AIM OF THE TASK: Pictures are to be dropped, and only the lines from the one containing "[0:06.00-0:07.00]" through the end of the data below are to be reproduced as written.

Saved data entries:

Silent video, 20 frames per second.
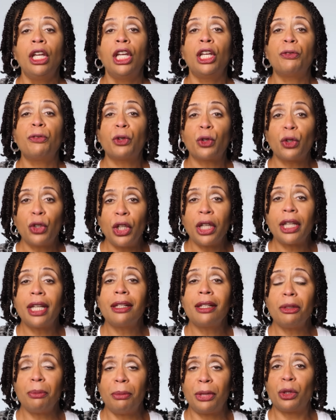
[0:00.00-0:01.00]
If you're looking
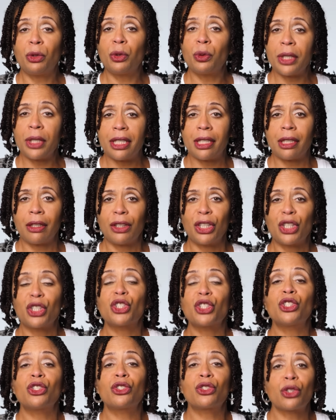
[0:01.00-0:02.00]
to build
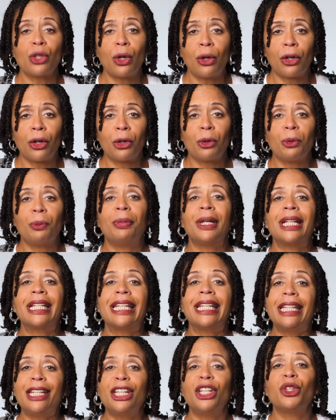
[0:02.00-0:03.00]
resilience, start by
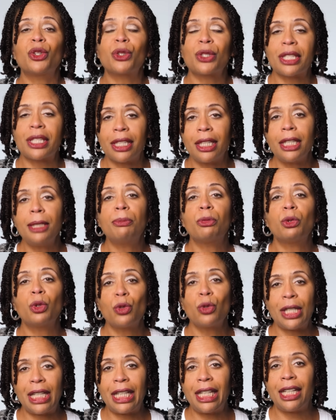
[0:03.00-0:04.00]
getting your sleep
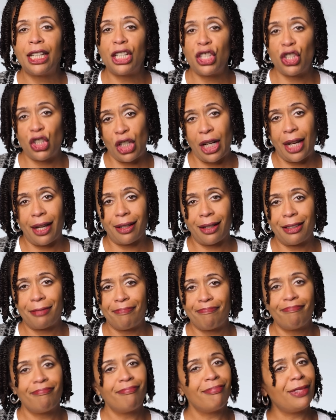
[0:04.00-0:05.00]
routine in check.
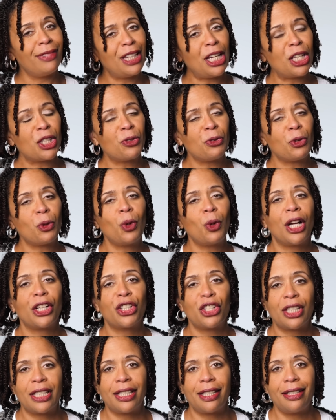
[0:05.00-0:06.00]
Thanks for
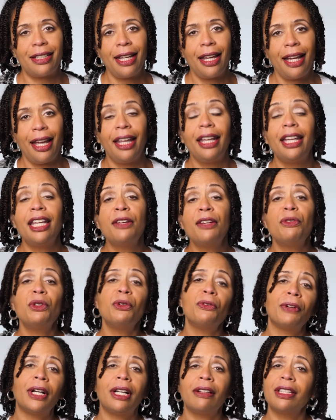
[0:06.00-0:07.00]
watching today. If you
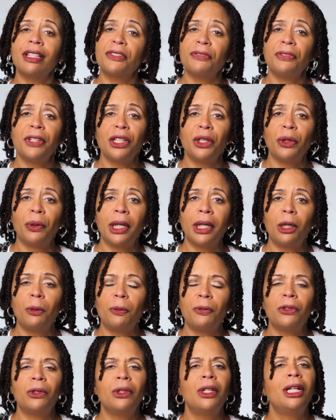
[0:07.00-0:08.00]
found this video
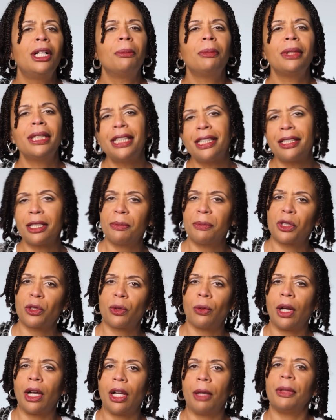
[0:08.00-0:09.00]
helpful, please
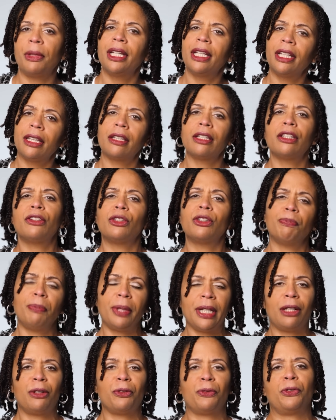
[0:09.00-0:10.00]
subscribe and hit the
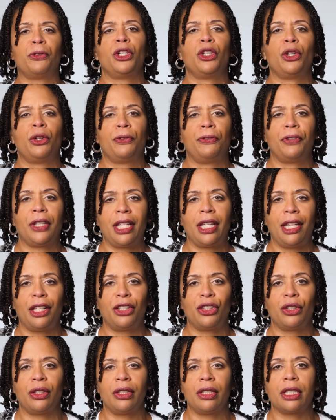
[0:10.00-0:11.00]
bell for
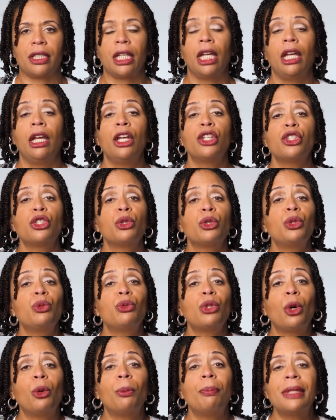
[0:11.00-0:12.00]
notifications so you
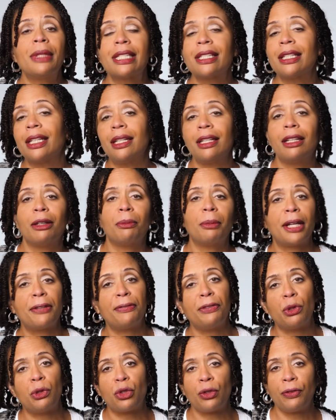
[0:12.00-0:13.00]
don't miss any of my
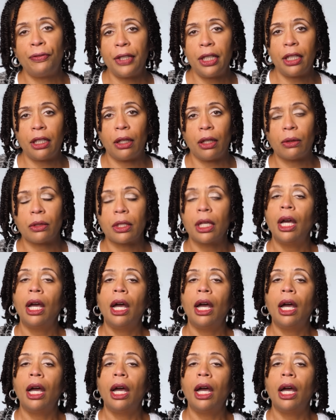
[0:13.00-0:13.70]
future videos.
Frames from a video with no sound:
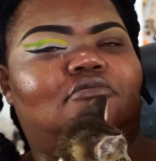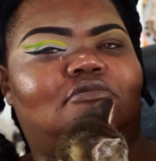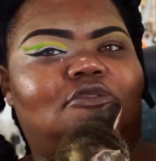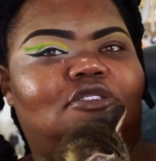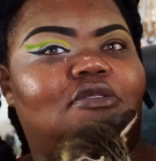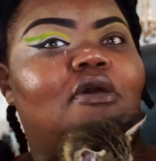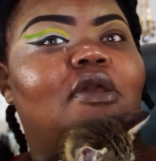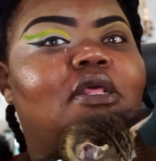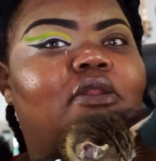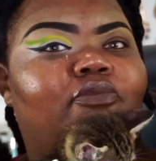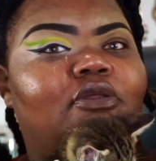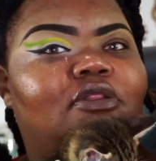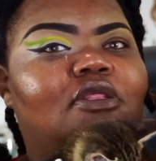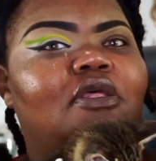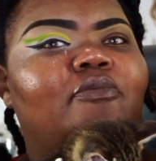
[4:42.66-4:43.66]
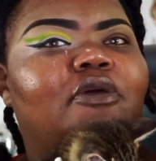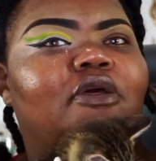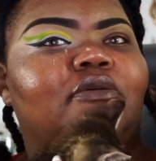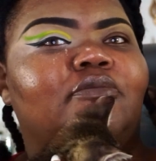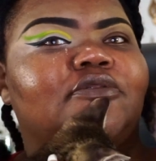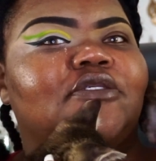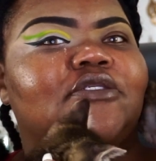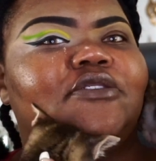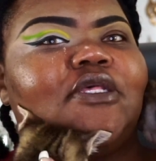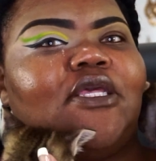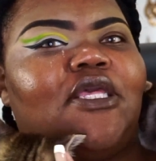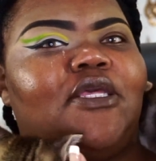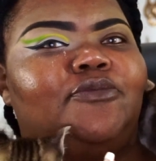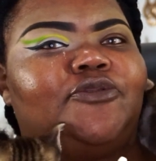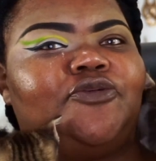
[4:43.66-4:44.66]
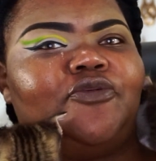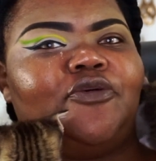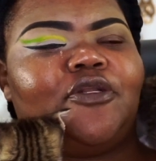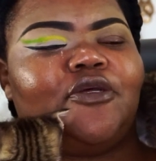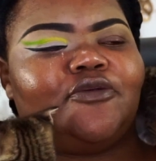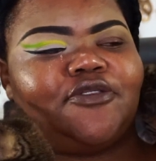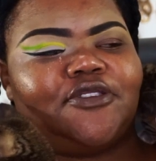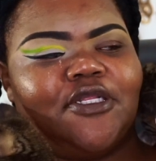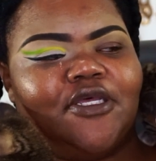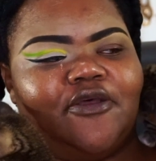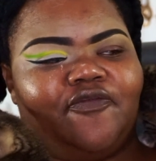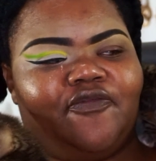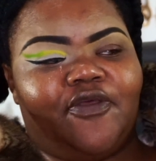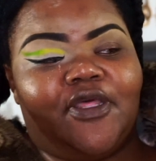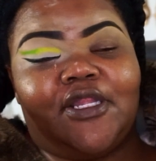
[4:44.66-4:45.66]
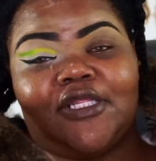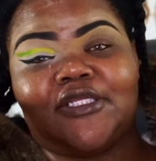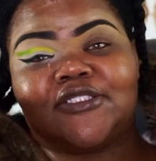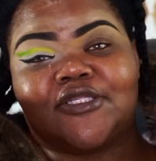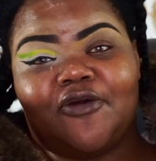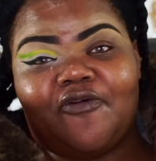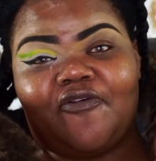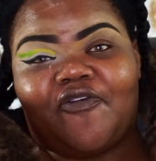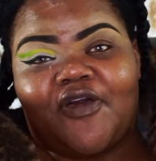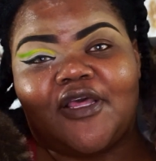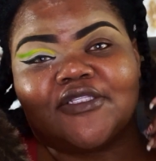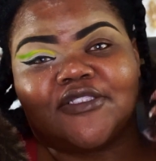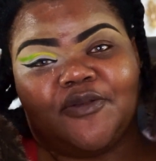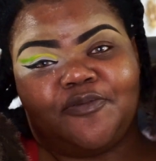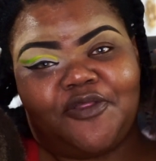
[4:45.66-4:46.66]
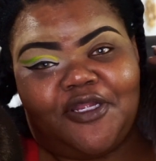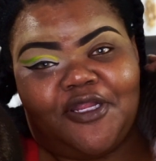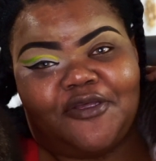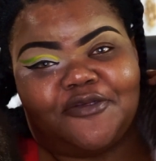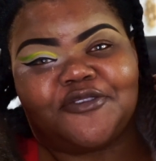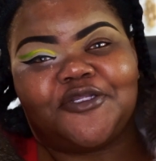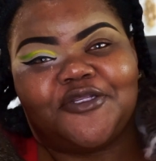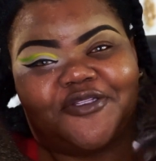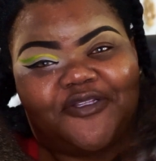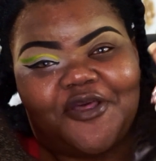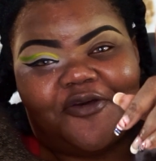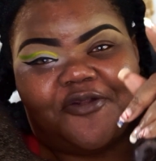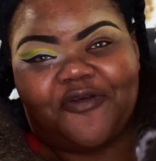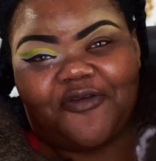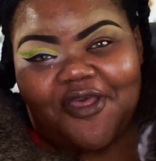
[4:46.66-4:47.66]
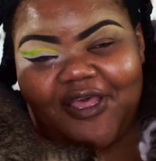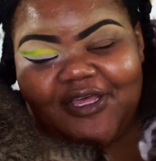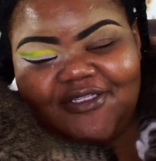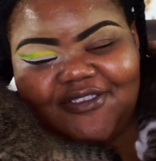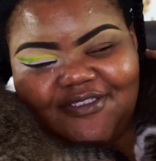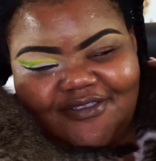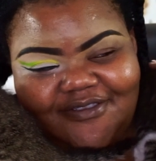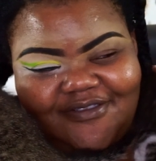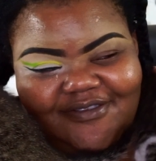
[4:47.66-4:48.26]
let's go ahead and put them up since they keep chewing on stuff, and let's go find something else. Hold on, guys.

ANSWER TO THIS EXERCISE:
[0:06.00-0:07.00]
watching today. If you
[0:07.00-0:08.00]
found this video
[0:08.00-0:09.00]
helpful, please
[0:09.00-0:10.00]
subscribe and hit the
[0:10.00-0:11.00]
bell for
[0:11.00-0:12.00]
notifications so you
[0:12.00-0:13.00]
don't miss any of my
[0:13.00-0:13.70]
future videos.
Frames from a video with no sound:
[4:42.66-4:43.66]
[4:43.66-4:44.66]
[4:44.66-4:45.66]
[4:45.66-4:46.66]
[4:46.66-4:47.66]
[4:47.66-4:48.26]
let's go ahead and put them up since they keep chewing on stuff, and let's go find something else. Hold on, guys.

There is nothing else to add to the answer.